• MATERIAL SUPPLIED
==================================================

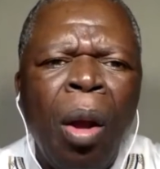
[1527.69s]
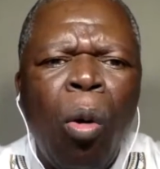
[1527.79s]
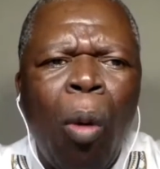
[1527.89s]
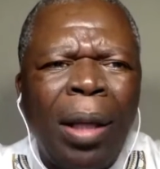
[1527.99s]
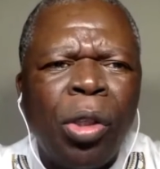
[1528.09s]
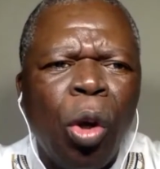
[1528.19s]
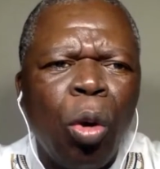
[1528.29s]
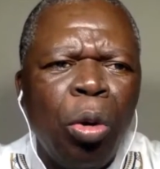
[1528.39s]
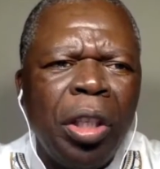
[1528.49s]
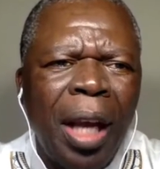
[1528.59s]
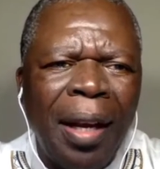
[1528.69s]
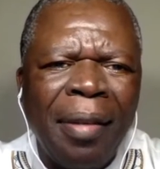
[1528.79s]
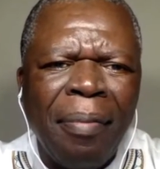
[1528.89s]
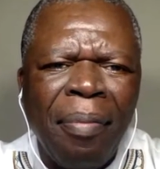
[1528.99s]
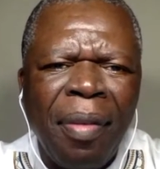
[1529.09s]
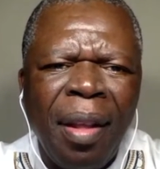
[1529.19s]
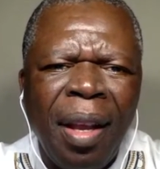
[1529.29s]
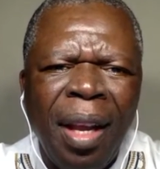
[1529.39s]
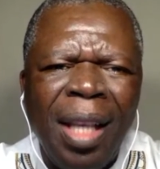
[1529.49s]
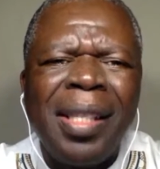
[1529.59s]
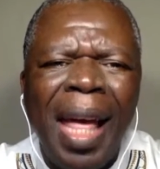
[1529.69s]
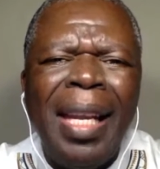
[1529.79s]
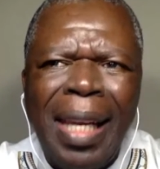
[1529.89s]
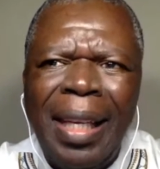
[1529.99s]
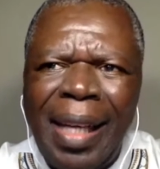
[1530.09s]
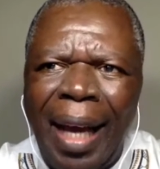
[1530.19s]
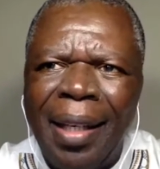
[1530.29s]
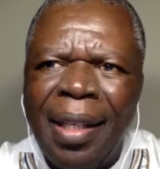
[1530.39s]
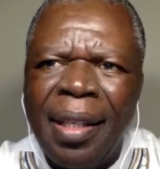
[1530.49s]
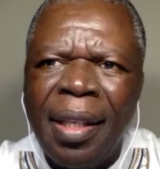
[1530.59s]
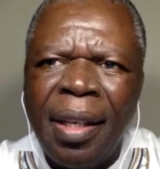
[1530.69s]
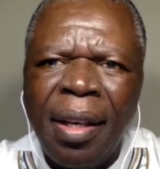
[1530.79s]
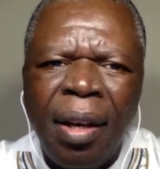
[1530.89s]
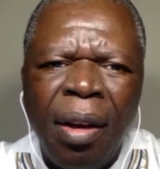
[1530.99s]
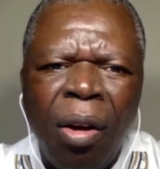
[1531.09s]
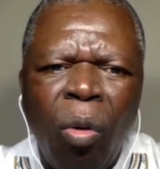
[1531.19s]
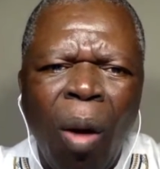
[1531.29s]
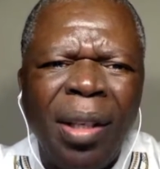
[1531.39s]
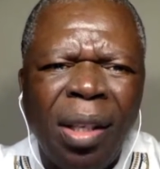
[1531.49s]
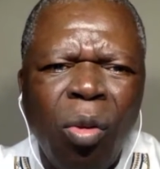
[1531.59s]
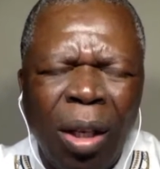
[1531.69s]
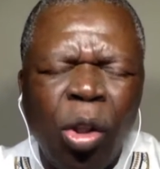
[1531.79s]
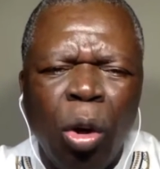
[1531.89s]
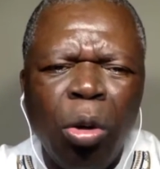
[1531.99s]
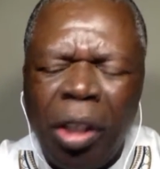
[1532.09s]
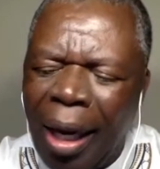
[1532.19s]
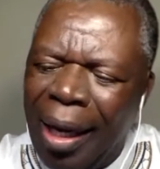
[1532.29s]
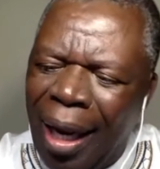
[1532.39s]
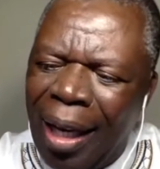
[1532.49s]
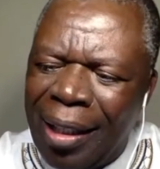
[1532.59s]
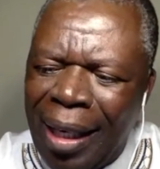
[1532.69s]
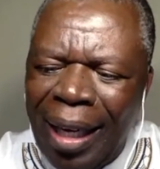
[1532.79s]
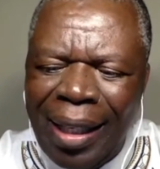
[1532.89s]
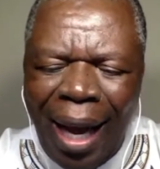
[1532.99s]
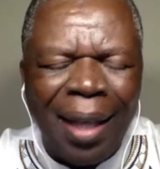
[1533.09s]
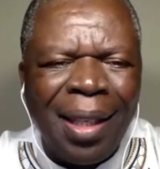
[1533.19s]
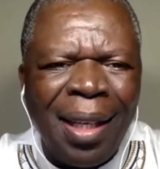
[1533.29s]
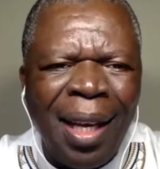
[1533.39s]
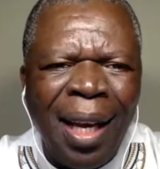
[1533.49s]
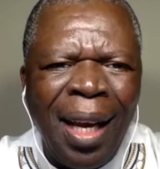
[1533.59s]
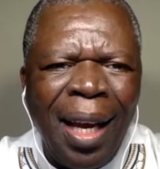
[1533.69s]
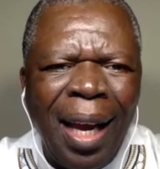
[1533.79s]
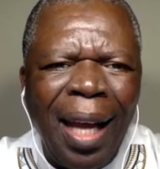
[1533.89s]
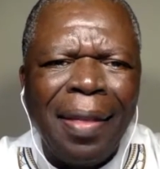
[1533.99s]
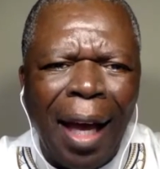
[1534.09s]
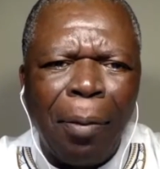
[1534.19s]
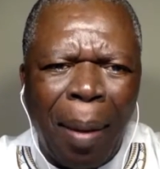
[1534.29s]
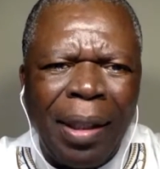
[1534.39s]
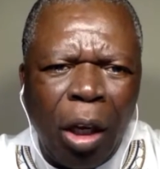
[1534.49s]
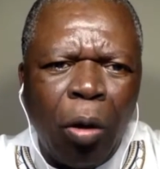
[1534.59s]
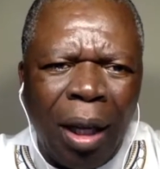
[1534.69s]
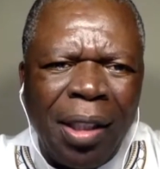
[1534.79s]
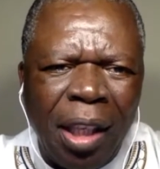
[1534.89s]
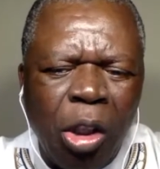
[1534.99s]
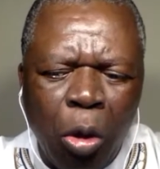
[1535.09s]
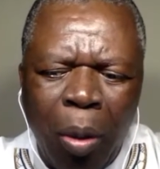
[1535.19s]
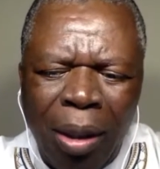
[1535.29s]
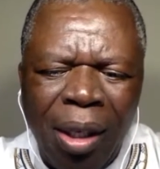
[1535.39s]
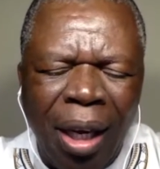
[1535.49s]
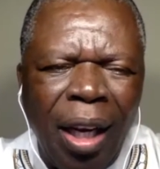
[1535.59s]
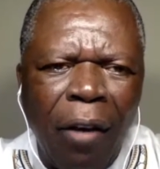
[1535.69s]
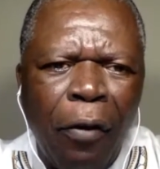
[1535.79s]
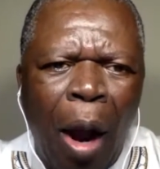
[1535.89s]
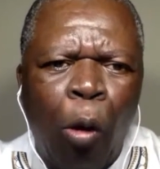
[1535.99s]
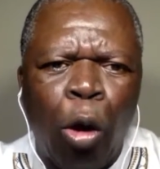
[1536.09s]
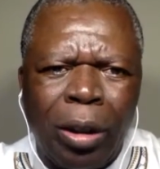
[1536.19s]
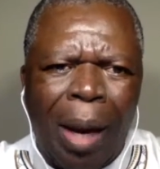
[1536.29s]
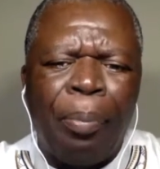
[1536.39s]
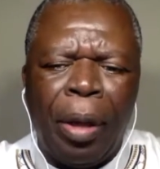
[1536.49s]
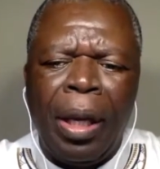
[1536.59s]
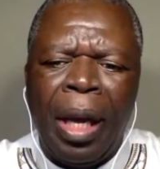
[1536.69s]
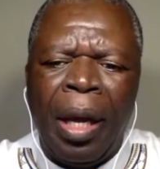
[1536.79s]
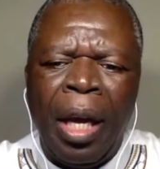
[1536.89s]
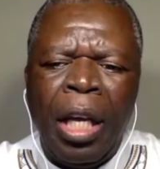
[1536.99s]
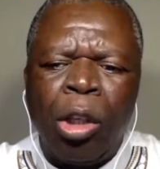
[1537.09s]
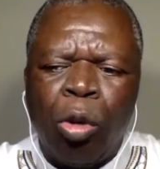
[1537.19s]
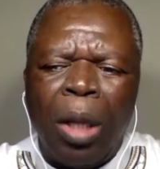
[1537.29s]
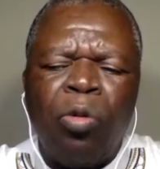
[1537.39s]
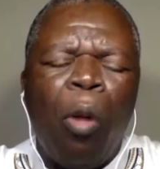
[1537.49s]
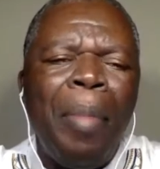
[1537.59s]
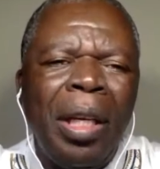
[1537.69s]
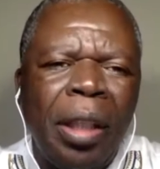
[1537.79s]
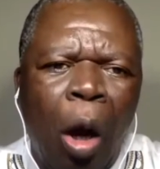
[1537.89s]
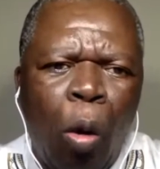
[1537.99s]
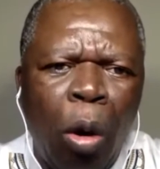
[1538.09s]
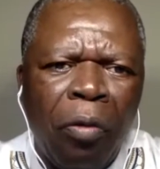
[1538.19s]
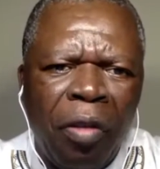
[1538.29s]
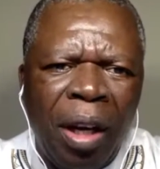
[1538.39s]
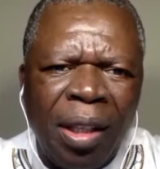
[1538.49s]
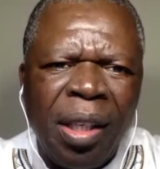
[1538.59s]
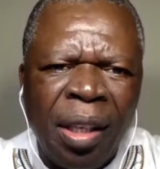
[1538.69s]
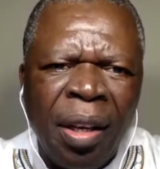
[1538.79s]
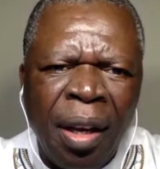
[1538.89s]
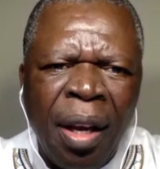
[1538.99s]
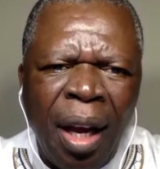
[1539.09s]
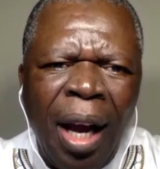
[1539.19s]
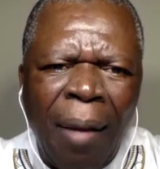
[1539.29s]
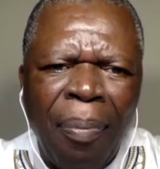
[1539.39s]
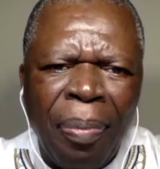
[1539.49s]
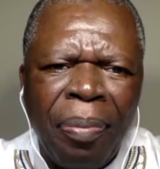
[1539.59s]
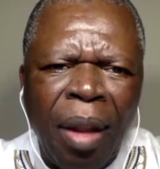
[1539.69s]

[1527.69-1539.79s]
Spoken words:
What solution is then needed? What solution is needed in that particular situation? If you are caught up in a transformational conflict, um,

==================================================

• ASSIGNMENT
A faithful reproduction of every entry, with no pictures, is the expected answer.

• OUTPUT OF THE TASK
[1527.69s]
[1527.79s]
[1527.89s]
[1527.99s]
[1528.09s]
[1528.19s]
[1528.29s]
[1528.39s]
[1528.49s]
[1528.59s]
[1528.69s]
[1528.79s]
[1528.89s]
[1528.99s]
[1529.09s]
[1529.19s]
[1529.29s]
[1529.39s]
[1529.49s]
[1529.59s]
[1529.69s]
[1529.79s]
[1529.89s]
[1529.99s]
[1530.09s]
[1530.19s]
[1530.29s]
[1530.39s]
[1530.49s]
[1530.59s]
[1530.69s]
[1530.79s]
[1530.89s]
[1530.99s]
[1531.09s]
[1531.19s]
[1531.29s]
[1531.39s]
[1531.49s]
[1531.59s]
[1531.69s]
[1531.79s]
[1531.89s]
[1531.99s]
[1532.09s]
[1532.19s]
[1532.29s]
[1532.39s]
[1532.49s]
[1532.59s]
[1532.69s]
[1532.79s]
[1532.89s]
[1532.99s]
[1533.09s]
[1533.19s]
[1533.29s]
[1533.39s]
[1533.49s]
[1533.59s]
[1533.69s]
[1533.79s]
[1533.89s]
[1533.99s]
[1534.09s]
[1534.19s]
[1534.29s]
[1534.39s]
[1534.49s]
[1534.59s]
[1534.69s]
[1534.79s]
[1534.89s]
[1534.99s]
[1535.09s]
[1535.19s]
[1535.29s]
[1535.39s]
[1535.49s]
[1535.59s]
[1535.69s]
[1535.79s]
[1535.89s]
[1535.99s]
[1536.09s]
[1536.19s]
[1536.29s]
[1536.39s]
[1536.49s]
[1536.59s]
[1536.69s]
[1536.79s]
[1536.89s]
[1536.99s]
[1537.09s]
[1537.19s]
[1537.29s]
[1537.39s]
[1537.49s]
[1537.59s]
[1537.69s]
[1537.79s]
[1537.89s]
[1537.99s]
[1538.09s]
[1538.19s]
[1538.29s]
[1538.39s]
[1538.49s]
[1538.59s]
[1538.69s]
[1538.79s]
[1538.89s]
[1538.99s]
[1539.09s]
[1539.19s]
[1539.29s]
[1539.39s]
[1539.49s]
[1539.59s]
[1539.69s]

[1527.69-1539.79s]
Spoken words:
What solution is then needed? What solution is needed in that particular situation? If you are caught up in a transformational conflict, um,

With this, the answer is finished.